Dr Chris Baryomunsi, the State minister for Housing, admits that fight against HIV/Aids has stagnated and more effort aimed at combating it needs to be upped.
“HIV remains the most pressing challenge the country faces. It is not yet time to celebrate although we have made progress,” Dr Baryomunsi says.
“In 1980s, treatment was not available, stigma was high and we did not have much information about HIV/Aids but we managed to reduce prevalence from 18.5 per cent [national prevalence] and up to 30 per cent prevalence in expectant mothers… but we can now say HIV fight has stagnated,” he adds.
On Ms Babirye’s part, the HIV/Aids fight is being derailed partly because of stigma which results in people not seeking medical attention and sometimes desperation among those people living with the disease.
“You want to start a long time relationship but our choices are limited. You find HIV-positive girls clinging on people or getting pregnant just because that person who has come is their only hope. Some decide to hide their status or stop medication completely to be in a relationship,” she says.

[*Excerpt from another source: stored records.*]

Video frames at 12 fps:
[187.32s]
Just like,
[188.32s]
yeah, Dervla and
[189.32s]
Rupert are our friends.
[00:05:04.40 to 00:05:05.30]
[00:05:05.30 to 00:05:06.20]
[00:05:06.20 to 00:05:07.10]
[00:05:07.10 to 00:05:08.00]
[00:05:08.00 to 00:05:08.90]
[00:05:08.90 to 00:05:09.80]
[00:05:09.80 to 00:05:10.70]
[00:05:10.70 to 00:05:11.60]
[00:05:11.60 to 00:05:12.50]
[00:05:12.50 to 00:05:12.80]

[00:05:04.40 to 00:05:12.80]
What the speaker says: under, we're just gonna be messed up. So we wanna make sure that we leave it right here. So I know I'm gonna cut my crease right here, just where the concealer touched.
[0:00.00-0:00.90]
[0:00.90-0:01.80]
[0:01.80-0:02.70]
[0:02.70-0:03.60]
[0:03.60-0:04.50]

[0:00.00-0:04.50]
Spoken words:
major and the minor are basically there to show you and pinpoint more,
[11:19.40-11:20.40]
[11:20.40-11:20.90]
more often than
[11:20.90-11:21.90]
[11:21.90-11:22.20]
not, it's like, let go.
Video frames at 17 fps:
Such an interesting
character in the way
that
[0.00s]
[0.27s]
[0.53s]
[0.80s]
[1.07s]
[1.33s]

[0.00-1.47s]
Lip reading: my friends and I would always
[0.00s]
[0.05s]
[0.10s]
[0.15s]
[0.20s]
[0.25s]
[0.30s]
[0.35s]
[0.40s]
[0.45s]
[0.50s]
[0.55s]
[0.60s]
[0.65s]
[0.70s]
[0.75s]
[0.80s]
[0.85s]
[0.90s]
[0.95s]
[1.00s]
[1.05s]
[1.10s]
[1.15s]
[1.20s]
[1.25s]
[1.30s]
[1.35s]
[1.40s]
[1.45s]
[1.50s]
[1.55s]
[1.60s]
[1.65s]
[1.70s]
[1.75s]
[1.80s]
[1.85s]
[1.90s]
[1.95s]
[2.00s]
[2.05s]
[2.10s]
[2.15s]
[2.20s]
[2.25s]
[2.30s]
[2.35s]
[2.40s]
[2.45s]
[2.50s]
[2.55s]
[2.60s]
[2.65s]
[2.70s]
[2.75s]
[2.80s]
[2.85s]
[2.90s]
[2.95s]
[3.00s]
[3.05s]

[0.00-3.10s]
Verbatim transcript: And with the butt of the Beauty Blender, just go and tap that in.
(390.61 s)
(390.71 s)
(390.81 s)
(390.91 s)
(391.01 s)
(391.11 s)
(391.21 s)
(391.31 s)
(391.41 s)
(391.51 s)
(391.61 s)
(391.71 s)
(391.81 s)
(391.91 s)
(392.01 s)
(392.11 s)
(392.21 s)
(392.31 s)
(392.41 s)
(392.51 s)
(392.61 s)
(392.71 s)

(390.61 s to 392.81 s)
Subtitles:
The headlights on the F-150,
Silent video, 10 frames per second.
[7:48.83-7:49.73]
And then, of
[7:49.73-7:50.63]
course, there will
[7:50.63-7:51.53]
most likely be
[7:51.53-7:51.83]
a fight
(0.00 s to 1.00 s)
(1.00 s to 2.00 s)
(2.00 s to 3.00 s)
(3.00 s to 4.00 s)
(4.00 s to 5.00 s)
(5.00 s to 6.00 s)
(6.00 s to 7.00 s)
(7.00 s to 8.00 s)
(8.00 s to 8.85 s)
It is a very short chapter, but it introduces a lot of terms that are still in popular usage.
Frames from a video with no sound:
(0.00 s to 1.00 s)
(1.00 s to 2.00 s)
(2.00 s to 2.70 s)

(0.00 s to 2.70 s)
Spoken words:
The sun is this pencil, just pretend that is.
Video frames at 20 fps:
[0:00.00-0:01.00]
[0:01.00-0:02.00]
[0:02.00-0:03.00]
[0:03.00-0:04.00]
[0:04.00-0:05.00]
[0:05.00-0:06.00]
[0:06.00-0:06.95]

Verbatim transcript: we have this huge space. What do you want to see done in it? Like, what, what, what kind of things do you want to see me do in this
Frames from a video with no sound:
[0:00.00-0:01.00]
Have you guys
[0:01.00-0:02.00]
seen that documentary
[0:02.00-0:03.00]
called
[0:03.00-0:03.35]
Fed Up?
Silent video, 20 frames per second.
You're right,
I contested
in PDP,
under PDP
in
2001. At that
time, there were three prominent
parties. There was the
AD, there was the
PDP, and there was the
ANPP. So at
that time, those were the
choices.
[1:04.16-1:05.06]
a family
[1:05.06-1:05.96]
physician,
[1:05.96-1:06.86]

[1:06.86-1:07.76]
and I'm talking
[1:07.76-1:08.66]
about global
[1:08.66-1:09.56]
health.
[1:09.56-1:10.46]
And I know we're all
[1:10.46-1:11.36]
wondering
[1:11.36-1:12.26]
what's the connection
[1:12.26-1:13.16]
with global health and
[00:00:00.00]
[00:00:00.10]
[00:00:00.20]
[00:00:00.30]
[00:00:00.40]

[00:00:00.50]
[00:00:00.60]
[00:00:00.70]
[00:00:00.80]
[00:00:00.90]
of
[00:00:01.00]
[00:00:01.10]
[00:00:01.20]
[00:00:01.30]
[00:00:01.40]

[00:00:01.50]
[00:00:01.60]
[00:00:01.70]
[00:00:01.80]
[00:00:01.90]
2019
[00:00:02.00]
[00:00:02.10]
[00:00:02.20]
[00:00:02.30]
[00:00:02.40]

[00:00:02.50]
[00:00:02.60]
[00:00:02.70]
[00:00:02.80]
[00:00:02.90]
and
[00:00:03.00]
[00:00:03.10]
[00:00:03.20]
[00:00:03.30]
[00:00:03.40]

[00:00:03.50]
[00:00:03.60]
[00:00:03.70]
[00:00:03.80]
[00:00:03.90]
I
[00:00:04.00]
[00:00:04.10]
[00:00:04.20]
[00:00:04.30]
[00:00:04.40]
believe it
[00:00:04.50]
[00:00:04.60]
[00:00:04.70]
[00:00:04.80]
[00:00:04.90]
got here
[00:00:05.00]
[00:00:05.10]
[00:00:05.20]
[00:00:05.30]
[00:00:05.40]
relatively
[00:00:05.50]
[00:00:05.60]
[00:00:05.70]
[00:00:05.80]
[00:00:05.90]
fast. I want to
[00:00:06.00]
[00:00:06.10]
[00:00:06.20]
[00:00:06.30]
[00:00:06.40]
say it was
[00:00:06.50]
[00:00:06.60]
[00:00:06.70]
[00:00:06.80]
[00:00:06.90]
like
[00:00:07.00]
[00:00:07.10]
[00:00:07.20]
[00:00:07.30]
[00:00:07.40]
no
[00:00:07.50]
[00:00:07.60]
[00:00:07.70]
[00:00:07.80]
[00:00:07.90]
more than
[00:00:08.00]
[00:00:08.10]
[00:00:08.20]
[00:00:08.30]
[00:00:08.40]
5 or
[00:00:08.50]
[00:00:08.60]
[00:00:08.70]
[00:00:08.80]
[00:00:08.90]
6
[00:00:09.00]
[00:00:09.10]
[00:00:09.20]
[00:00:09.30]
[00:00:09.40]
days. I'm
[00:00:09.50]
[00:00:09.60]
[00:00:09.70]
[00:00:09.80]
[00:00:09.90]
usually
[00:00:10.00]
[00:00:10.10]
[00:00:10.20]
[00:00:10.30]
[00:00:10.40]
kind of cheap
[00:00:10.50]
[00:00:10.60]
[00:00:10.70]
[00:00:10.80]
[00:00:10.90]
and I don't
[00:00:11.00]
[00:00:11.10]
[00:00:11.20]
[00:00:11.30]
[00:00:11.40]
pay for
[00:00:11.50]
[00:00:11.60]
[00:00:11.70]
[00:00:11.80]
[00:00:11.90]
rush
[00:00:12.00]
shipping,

The Uganda Demographic Health Survey, 2016, revealed that 33.4 per cent of women and 29 per cent of men had negative attitudes towards people living with HIV/Aids. The second national index study, which is still in draft form, shows that 6.7 per cent of people living with HIV/Aids were denied employment because of their status.
“A total of 6.7 per cent were denied employment leading to loss of income; 6 per cent chose not to apply for jobs while 4.8 per cent were denied residence in another country based on their HIV status,” the 12th annual Joint Aids Review report reads in part.
Ms Babirye remains hopeful amid the challenges of living positively and says “one day, there will come a cure of HIV”.
But as that cure is on its way, “my appeal to fellow youth is to know that HIV is real. Young people tend to take life for granted as though they buy it like bread in shop. HIV is real. Do not be reckless; protect those around you and if you are positive, adhere to treatment. It is your life you have to protect”.